═════ Extracted data
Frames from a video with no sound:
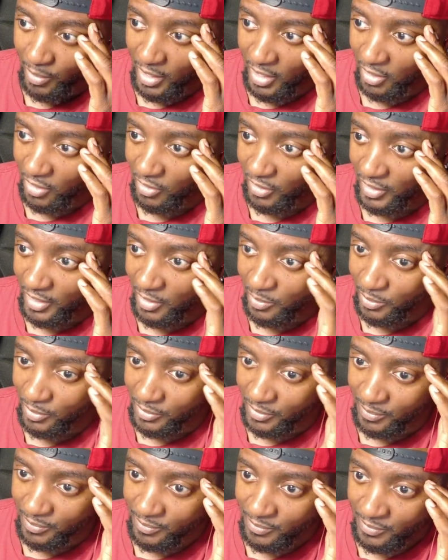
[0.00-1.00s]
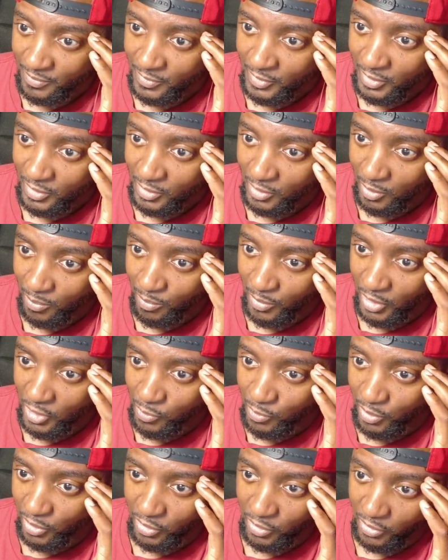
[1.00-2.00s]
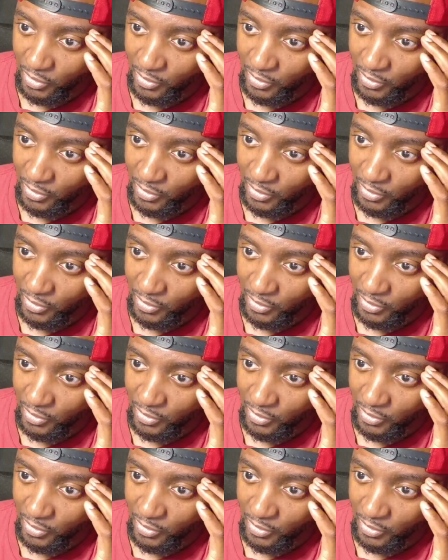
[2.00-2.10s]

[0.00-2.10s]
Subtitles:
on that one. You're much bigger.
══════════
*Problem details*
Transcribe every record exactly and omit each image.

*Exercise result*
Frames from a video with no sound:
[0.00-1.00s]
[1.00-2.00s]
[2.00-2.10s]

[0.00-2.10s]
Subtitles:
on that one. You're much bigger.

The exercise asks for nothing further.